| YOUR INSTRUCTIONS |
With the images left out, print every entry that follows exactly.

______________________________

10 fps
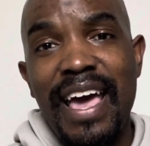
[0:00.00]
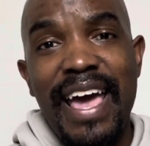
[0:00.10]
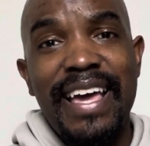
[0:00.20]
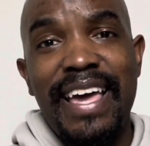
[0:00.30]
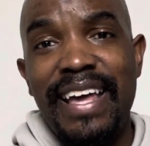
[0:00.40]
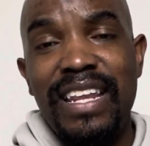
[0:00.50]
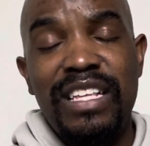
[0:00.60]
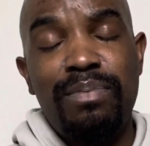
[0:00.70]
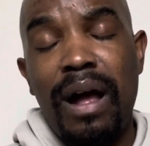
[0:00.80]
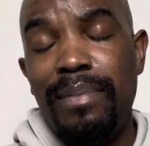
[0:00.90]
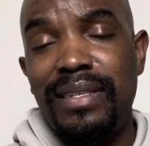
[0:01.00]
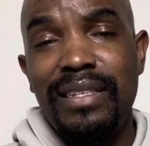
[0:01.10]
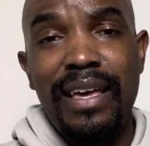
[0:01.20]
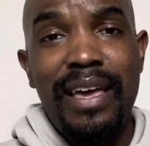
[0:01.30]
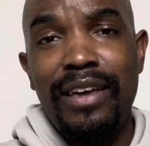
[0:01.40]
And Kandi is probably
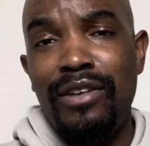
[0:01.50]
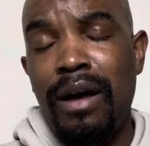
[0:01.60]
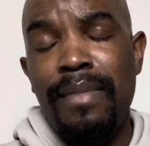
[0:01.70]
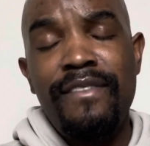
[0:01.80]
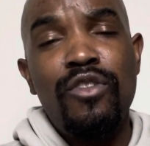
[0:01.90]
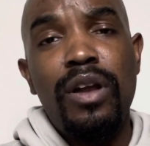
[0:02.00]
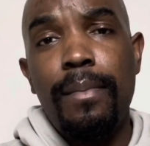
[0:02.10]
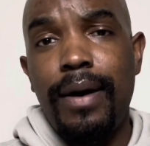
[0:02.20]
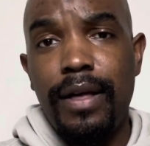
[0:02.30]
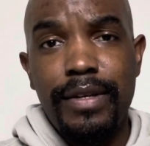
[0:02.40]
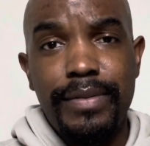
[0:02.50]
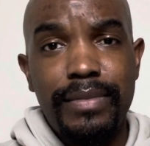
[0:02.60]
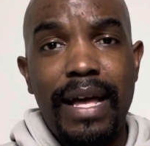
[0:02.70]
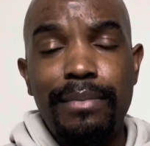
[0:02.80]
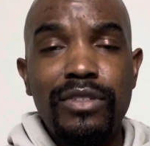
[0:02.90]
saying, you know, I'm not even going to bother.
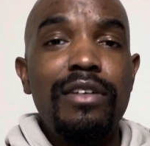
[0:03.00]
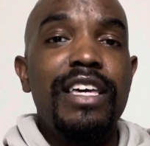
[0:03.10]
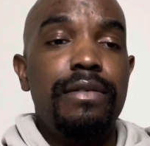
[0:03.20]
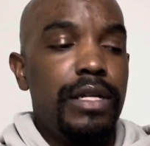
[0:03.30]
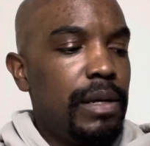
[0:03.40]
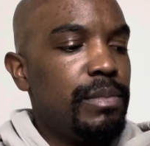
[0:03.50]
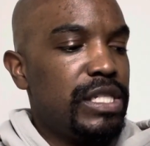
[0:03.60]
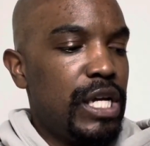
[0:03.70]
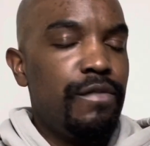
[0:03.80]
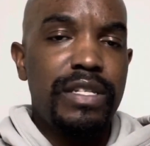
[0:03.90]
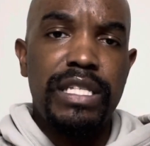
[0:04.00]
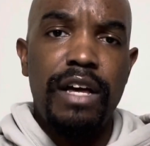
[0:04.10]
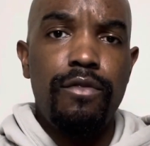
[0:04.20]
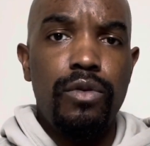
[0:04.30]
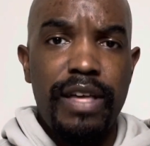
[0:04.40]
I'm just going to give her some surface
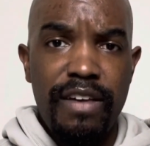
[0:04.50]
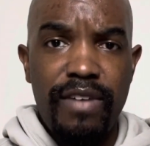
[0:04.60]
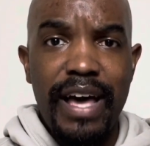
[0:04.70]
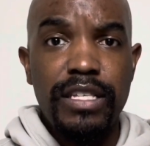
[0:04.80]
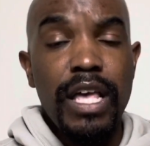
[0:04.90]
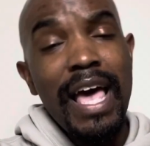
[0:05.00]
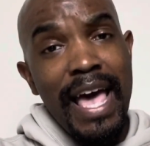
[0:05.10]
level advice.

______________________________

| WRITTEN REPLY |
10 fps
[0:00.00]
[0:00.10]
[0:00.20]
[0:00.30]
[0:00.40]
[0:00.50]
[0:00.60]
[0:00.70]
[0:00.80]
[0:00.90]
[0:01.00]
[0:01.10]
[0:01.20]
[0:01.30]
[0:01.40]
And Kandi is probably
[0:01.50]
[0:01.60]
[0:01.70]
[0:01.80]
[0:01.90]
[0:02.00]
[0:02.10]
[0:02.20]
[0:02.30]
[0:02.40]
[0:02.50]
[0:02.60]
[0:02.70]
[0:02.80]
[0:02.90]
saying, you know, I'm not even going to bother.
[0:03.00]
[0:03.10]
[0:03.20]
[0:03.30]
[0:03.40]
[0:03.50]
[0:03.60]
[0:03.70]
[0:03.80]
[0:03.90]
[0:04.00]
[0:04.10]
[0:04.20]
[0:04.30]
[0:04.40]
I'm just going to give her some surface
[0:04.50]
[0:04.60]
[0:04.70]
[0:04.80]
[0:04.90]
[0:05.00]
[0:05.10]
level advice.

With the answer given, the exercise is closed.